→ What you should do
Except for the pictures, retype the records that follow exactly.

→ Exercise input
───

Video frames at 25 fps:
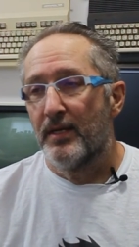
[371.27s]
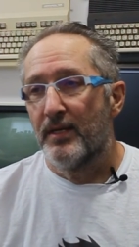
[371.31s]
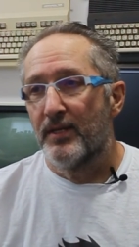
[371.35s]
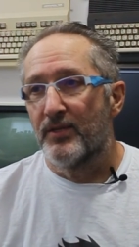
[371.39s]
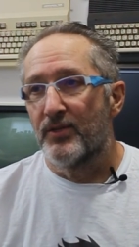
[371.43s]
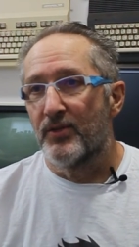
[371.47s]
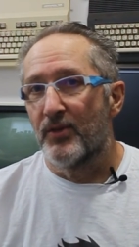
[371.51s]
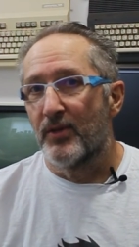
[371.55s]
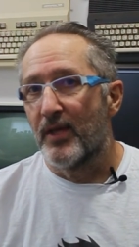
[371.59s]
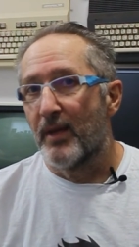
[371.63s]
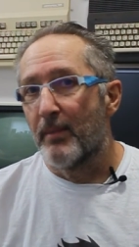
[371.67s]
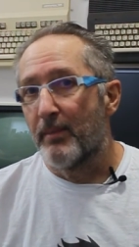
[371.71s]

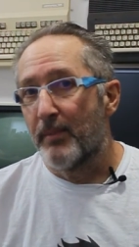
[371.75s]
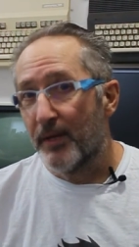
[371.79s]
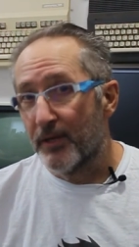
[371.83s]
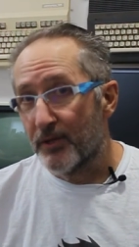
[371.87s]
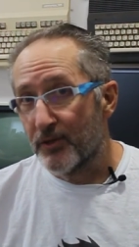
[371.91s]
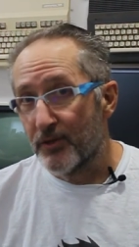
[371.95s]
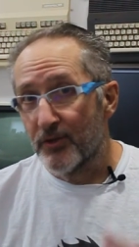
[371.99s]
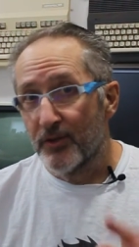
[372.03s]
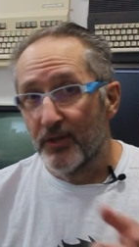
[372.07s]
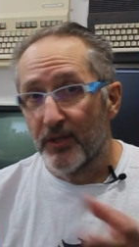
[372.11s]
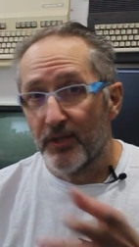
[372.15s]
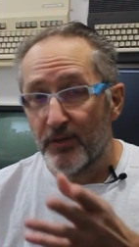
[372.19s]
So that
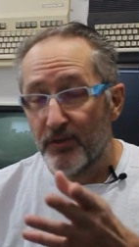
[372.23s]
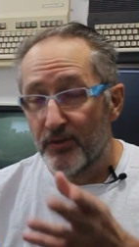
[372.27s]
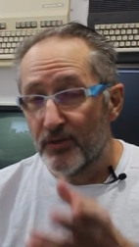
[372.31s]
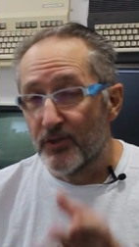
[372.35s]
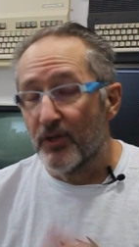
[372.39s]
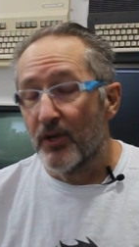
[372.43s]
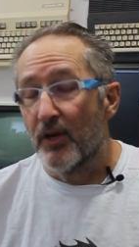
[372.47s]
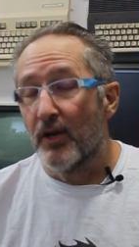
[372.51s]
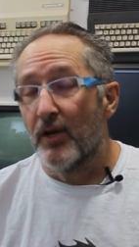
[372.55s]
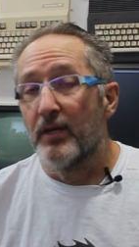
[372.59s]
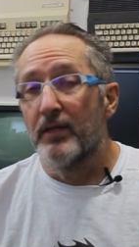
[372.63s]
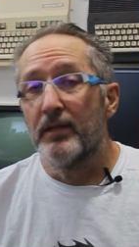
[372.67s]
picture that you
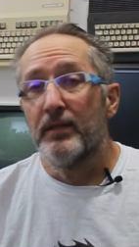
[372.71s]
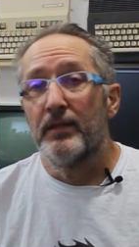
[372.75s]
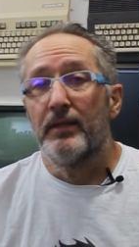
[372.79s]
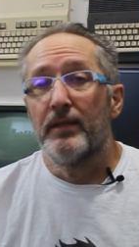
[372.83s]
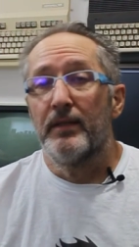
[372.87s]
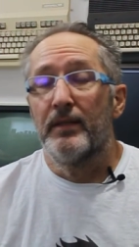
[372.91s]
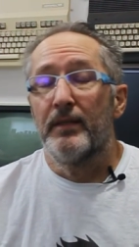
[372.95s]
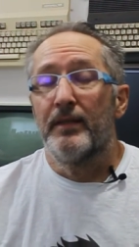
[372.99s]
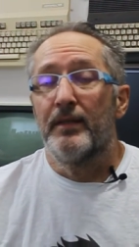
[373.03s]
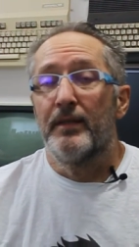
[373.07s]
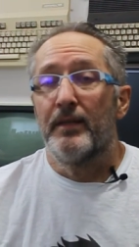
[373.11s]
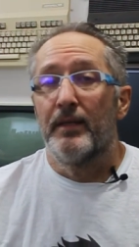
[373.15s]
saw,
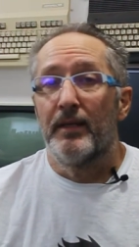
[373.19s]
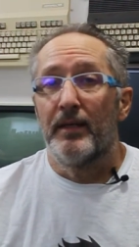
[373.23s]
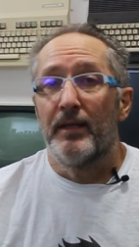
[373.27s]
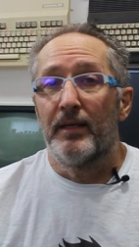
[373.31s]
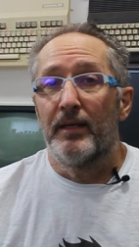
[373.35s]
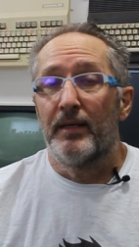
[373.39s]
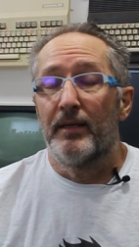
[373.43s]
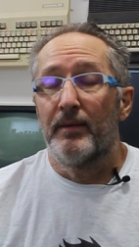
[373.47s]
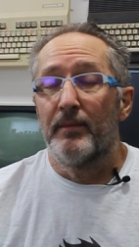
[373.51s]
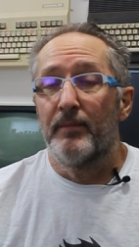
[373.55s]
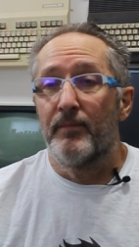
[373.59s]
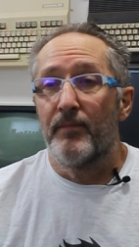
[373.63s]

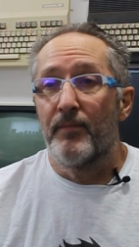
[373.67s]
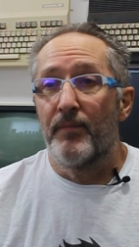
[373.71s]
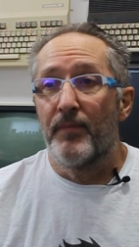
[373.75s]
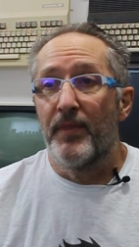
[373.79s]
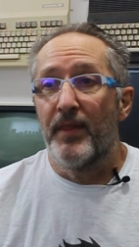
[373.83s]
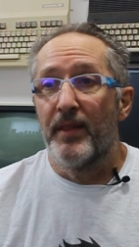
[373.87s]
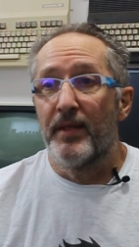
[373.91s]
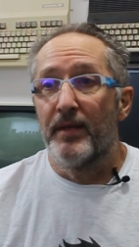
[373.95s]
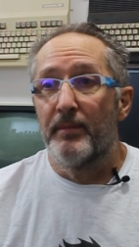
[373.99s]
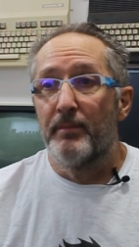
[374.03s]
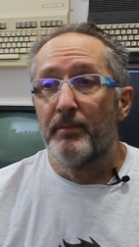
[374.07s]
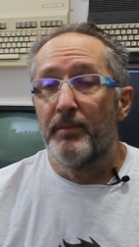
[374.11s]

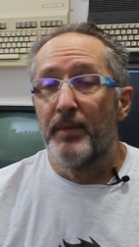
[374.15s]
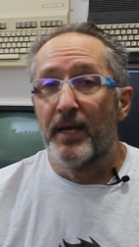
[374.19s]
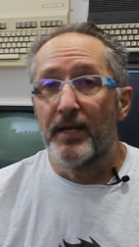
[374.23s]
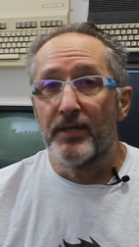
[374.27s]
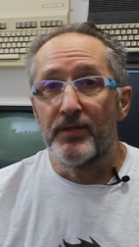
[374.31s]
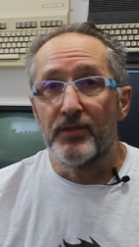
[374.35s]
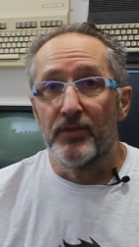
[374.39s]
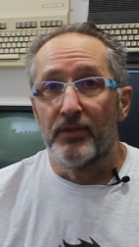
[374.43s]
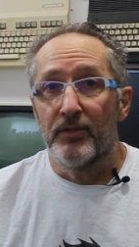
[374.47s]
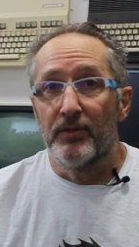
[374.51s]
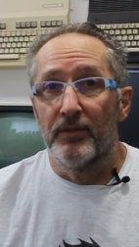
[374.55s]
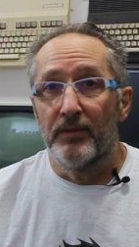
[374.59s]
the
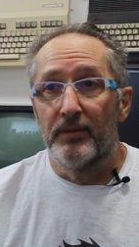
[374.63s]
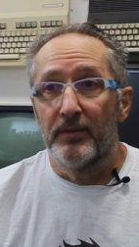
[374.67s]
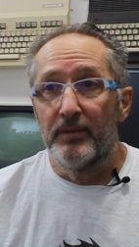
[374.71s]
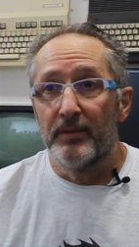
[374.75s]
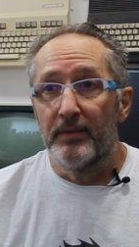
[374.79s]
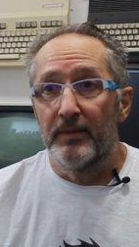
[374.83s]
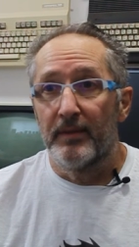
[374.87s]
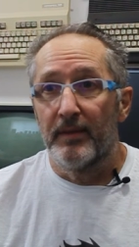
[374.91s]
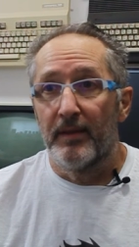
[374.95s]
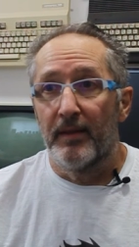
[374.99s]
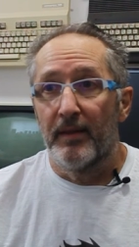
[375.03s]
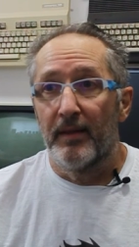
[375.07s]

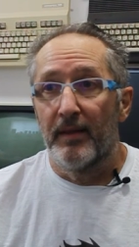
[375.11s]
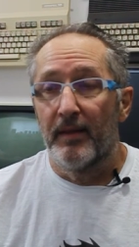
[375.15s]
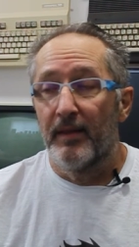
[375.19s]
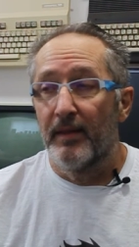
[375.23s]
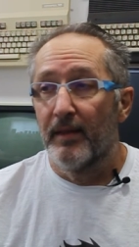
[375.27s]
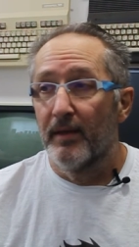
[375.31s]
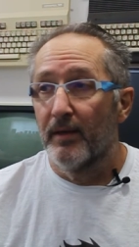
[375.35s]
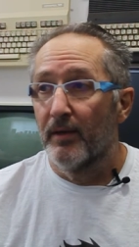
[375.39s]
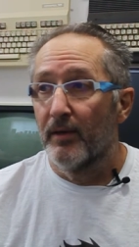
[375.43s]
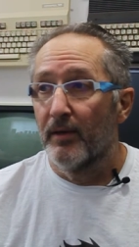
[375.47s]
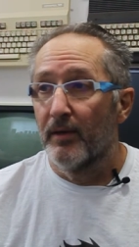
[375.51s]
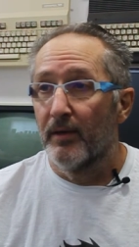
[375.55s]
bezel,
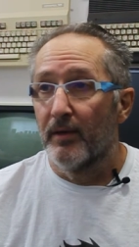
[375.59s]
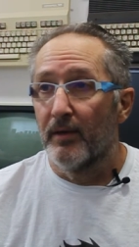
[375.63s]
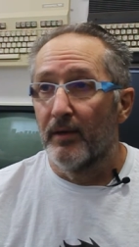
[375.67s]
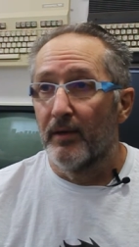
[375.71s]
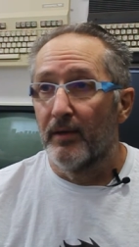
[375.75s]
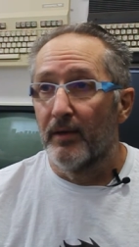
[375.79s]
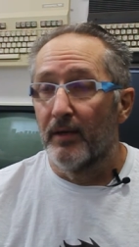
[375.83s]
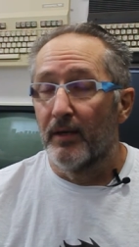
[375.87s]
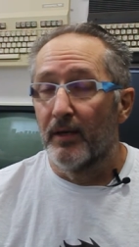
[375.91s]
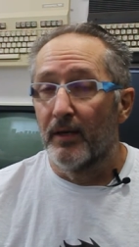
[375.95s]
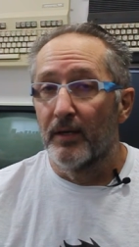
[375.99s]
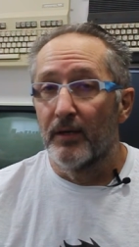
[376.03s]
there
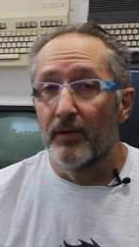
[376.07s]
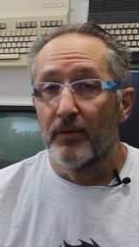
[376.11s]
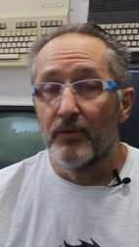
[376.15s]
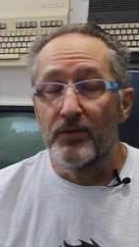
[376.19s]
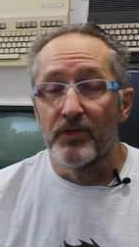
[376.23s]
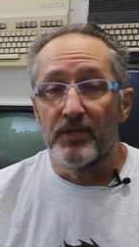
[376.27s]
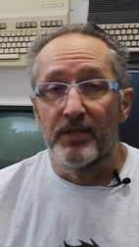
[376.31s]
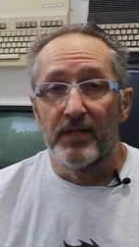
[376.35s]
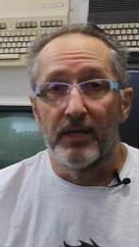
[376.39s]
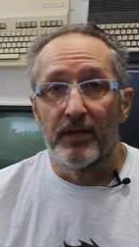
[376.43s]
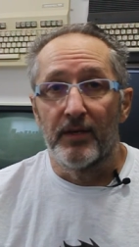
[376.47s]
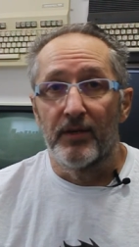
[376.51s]
are no
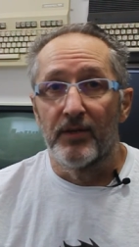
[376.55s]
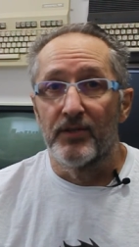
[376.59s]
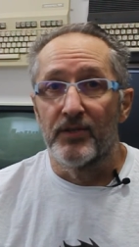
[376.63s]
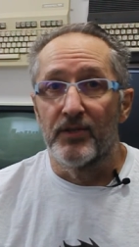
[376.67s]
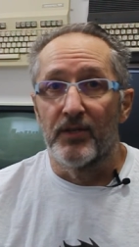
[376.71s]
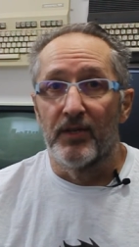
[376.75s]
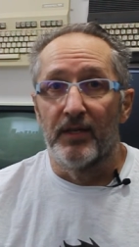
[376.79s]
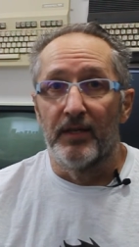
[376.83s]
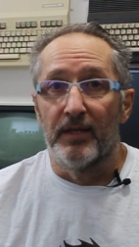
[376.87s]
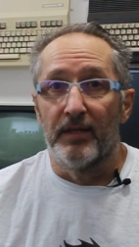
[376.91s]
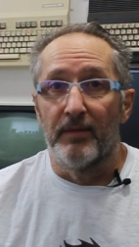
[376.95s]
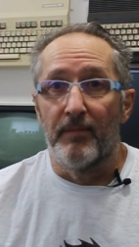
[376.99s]
stickers
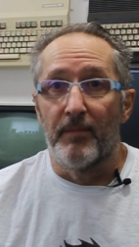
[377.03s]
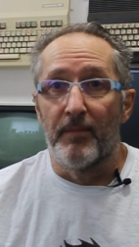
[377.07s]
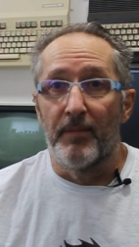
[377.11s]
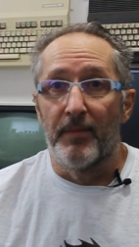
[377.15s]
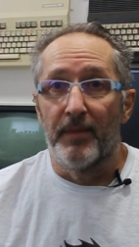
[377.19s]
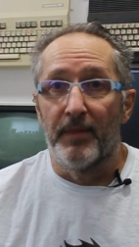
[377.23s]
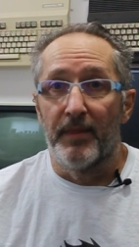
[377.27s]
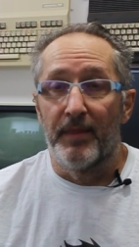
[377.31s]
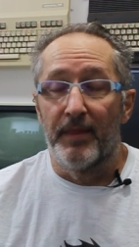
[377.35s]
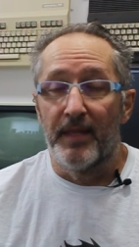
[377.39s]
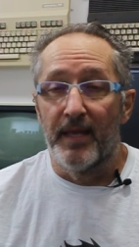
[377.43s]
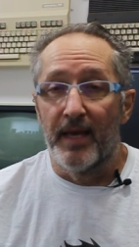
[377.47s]
on it.
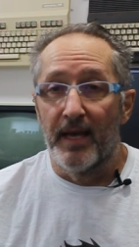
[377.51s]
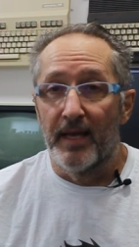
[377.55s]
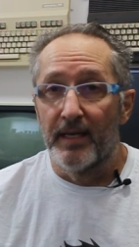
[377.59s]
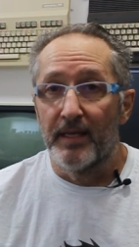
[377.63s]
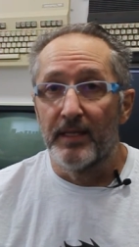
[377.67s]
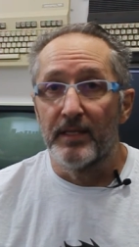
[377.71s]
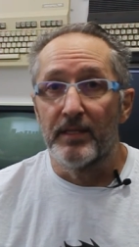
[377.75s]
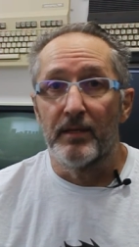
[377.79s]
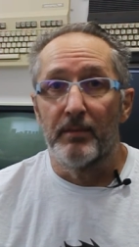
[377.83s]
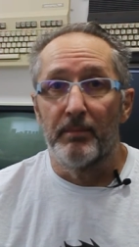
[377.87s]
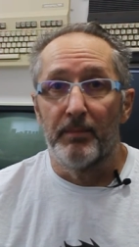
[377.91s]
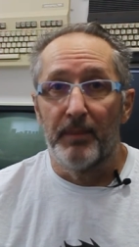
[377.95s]
That
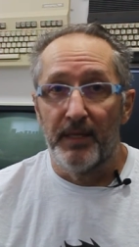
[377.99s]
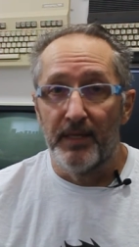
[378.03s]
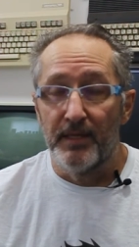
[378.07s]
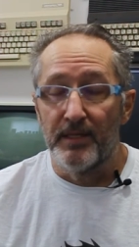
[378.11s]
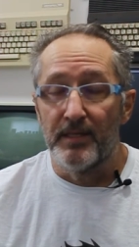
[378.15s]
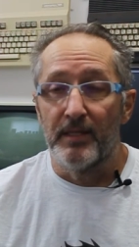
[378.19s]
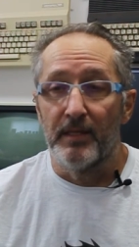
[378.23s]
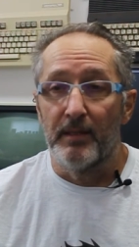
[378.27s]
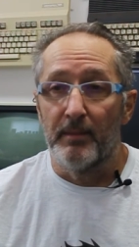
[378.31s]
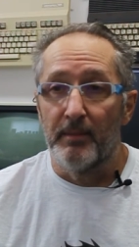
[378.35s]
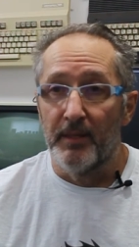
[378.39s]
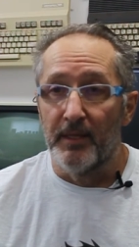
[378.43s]
is a
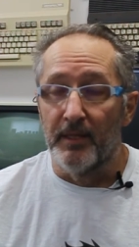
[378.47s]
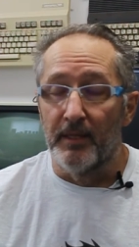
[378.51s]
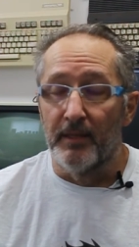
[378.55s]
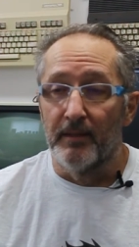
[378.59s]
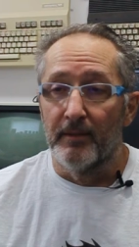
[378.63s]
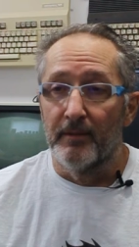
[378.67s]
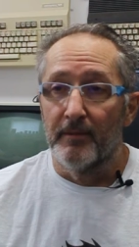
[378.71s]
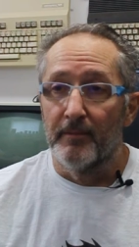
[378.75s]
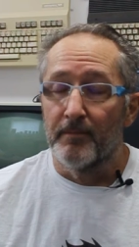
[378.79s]
PCB.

───

→ Exercise solution
Video frames at 25 fps:
[371.27s]
[371.31s]
[371.35s]
[371.39s]
[371.43s]
[371.47s]
[371.51s]
[371.55s]
[371.59s]
[371.63s]
[371.67s]
[371.71s]

[371.75s]
[371.79s]
[371.83s]
[371.87s]
[371.91s]
[371.95s]
[371.99s]
[372.03s]
[372.07s]
[372.11s]
[372.15s]
[372.19s]
So that
[372.23s]
[372.27s]
[372.31s]
[372.35s]
[372.39s]
[372.43s]
[372.47s]
[372.51s]
[372.55s]
[372.59s]
[372.63s]
[372.67s]
picture that you
[372.71s]
[372.75s]
[372.79s]
[372.83s]
[372.87s]
[372.91s]
[372.95s]
[372.99s]
[373.03s]
[373.07s]
[373.11s]
[373.15s]
saw,
[373.19s]
[373.23s]
[373.27s]
[373.31s]
[373.35s]
[373.39s]
[373.43s]
[373.47s]
[373.51s]
[373.55s]
[373.59s]
[373.63s]

[373.67s]
[373.71s]
[373.75s]
[373.79s]
[373.83s]
[373.87s]
[373.91s]
[373.95s]
[373.99s]
[374.03s]
[374.07s]
[374.11s]

[374.15s]
[374.19s]
[374.23s]
[374.27s]
[374.31s]
[374.35s]
[374.39s]
[374.43s]
[374.47s]
[374.51s]
[374.55s]
[374.59s]
the
[374.63s]
[374.67s]
[374.71s]
[374.75s]
[374.79s]
[374.83s]
[374.87s]
[374.91s]
[374.95s]
[374.99s]
[375.03s]
[375.07s]

[375.11s]
[375.15s]
[375.19s]
[375.23s]
[375.27s]
[375.31s]
[375.35s]
[375.39s]
[375.43s]
[375.47s]
[375.51s]
[375.55s]
bezel,
[375.59s]
[375.63s]
[375.67s]
[375.71s]
[375.75s]
[375.79s]
[375.83s]
[375.87s]
[375.91s]
[375.95s]
[375.99s]
[376.03s]
there
[376.07s]
[376.11s]
[376.15s]
[376.19s]
[376.23s]
[376.27s]
[376.31s]
[376.35s]
[376.39s]
[376.43s]
[376.47s]
[376.51s]
are no
[376.55s]
[376.59s]
[376.63s]
[376.67s]
[376.71s]
[376.75s]
[376.79s]
[376.83s]
[376.87s]
[376.91s]
[376.95s]
[376.99s]
stickers
[377.03s]
[377.07s]
[377.11s]
[377.15s]
[377.19s]
[377.23s]
[377.27s]
[377.31s]
[377.35s]
[377.39s]
[377.43s]
[377.47s]
on it.
[377.51s]
[377.55s]
[377.59s]
[377.63s]
[377.67s]
[377.71s]
[377.75s]
[377.79s]
[377.83s]
[377.87s]
[377.91s]
[377.95s]
That
[377.99s]
[378.03s]
[378.07s]
[378.11s]
[378.15s]
[378.19s]
[378.23s]
[378.27s]
[378.31s]
[378.35s]
[378.39s]
[378.43s]
is a
[378.47s]
[378.51s]
[378.55s]
[378.59s]
[378.63s]
[378.67s]
[378.71s]
[378.75s]
[378.79s]
PCB.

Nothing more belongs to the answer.